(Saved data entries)
*****

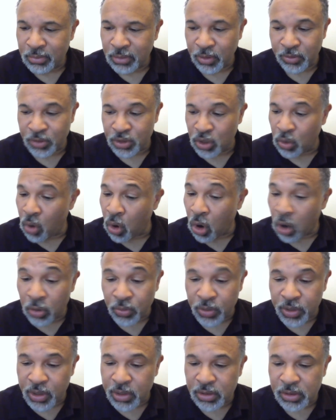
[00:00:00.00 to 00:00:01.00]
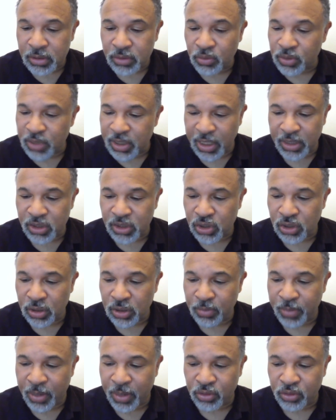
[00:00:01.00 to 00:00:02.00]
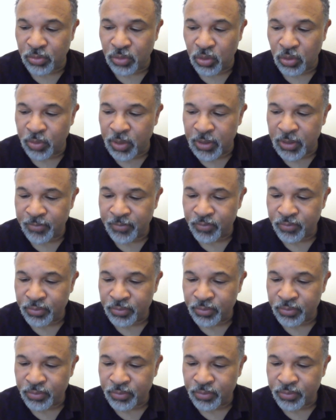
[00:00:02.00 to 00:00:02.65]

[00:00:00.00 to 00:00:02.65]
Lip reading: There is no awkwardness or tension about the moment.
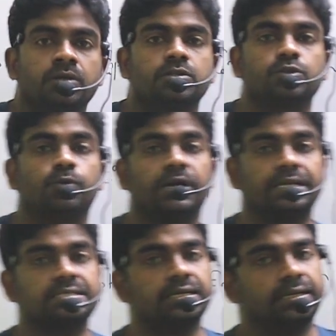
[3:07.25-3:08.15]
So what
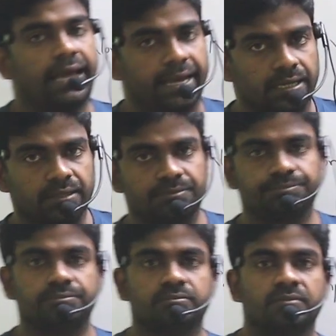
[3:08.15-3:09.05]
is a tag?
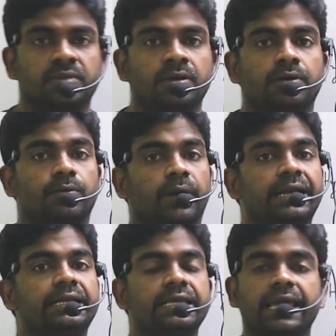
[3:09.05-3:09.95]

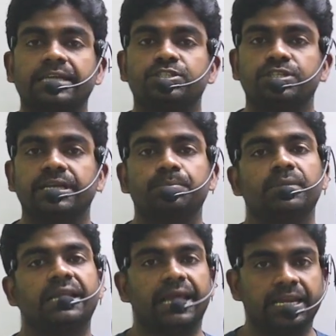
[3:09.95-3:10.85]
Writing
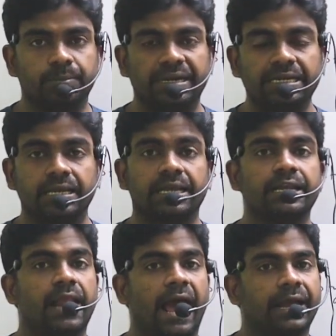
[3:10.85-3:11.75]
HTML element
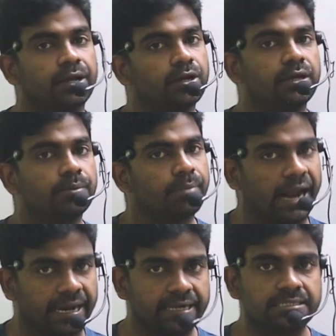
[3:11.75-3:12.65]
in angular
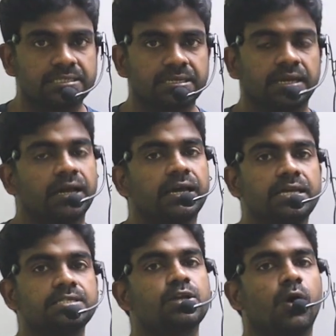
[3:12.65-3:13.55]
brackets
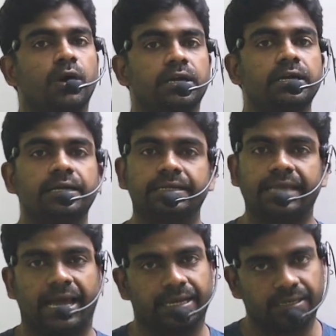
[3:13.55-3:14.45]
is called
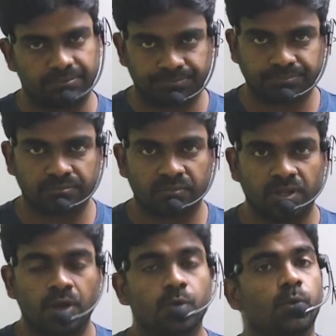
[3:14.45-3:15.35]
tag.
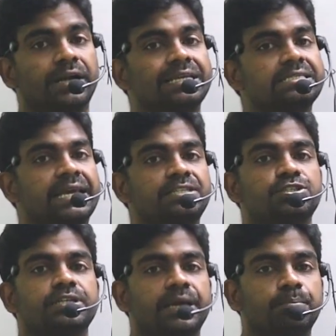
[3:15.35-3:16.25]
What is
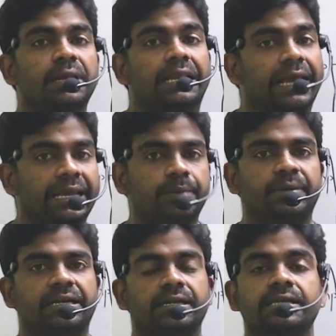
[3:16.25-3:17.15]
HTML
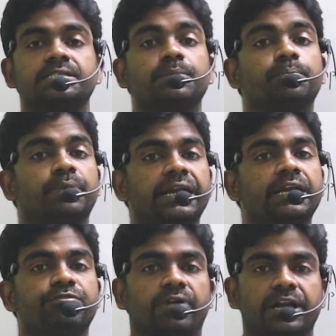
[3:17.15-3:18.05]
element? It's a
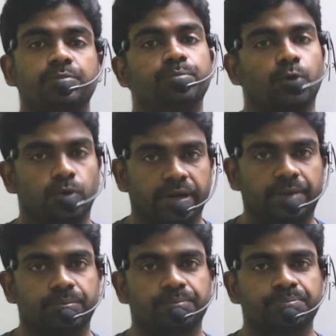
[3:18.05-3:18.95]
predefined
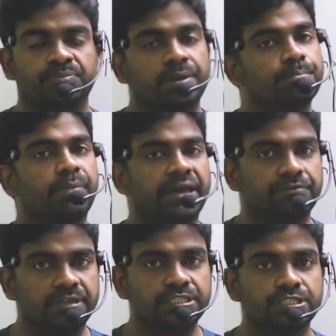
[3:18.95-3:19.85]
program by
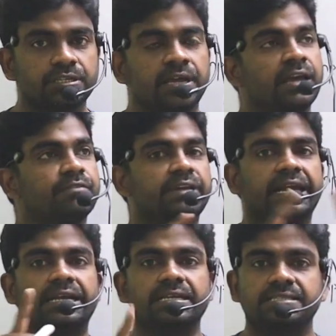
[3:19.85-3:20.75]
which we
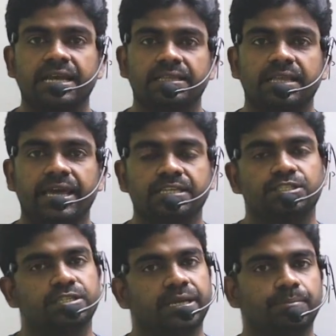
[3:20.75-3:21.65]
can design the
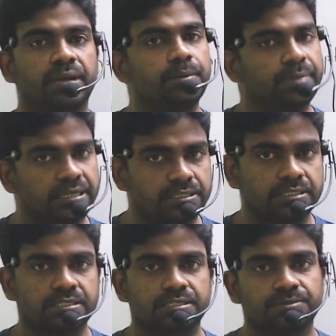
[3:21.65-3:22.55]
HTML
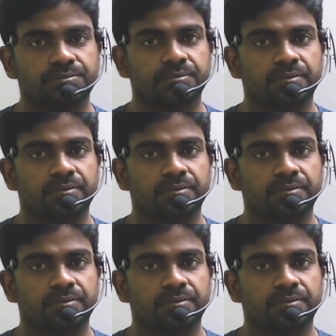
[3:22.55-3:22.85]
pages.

*****

◆ **What you are asked to do**
All entries above must be printed again verbatim, with images excluded.

◆ **Answer section**
[00:00:00.00 to 00:00:01.00]
[00:00:01.00 to 00:00:02.00]
[00:00:02.00 to 00:00:02.65]

[00:00:00.00 to 00:00:02.65]
Lip reading: There is no awkwardness or tension about the moment.
[3:07.25-3:08.15]
So what
[3:08.15-3:09.05]
is a tag?
[3:09.05-3:09.95]

[3:09.95-3:10.85]
Writing
[3:10.85-3:11.75]
HTML element
[3:11.75-3:12.65]
in angular
[3:12.65-3:13.55]
brackets
[3:13.55-3:14.45]
is called
[3:14.45-3:15.35]
tag.
[3:15.35-3:16.25]
What is
[3:16.25-3:17.15]
HTML
[3:17.15-3:18.05]
element? It's a
[3:18.05-3:18.95]
predefined
[3:18.95-3:19.85]
program by
[3:19.85-3:20.75]
which we
[3:20.75-3:21.65]
can design the
[3:21.65-3:22.55]
HTML
[3:22.55-3:22.85]
pages.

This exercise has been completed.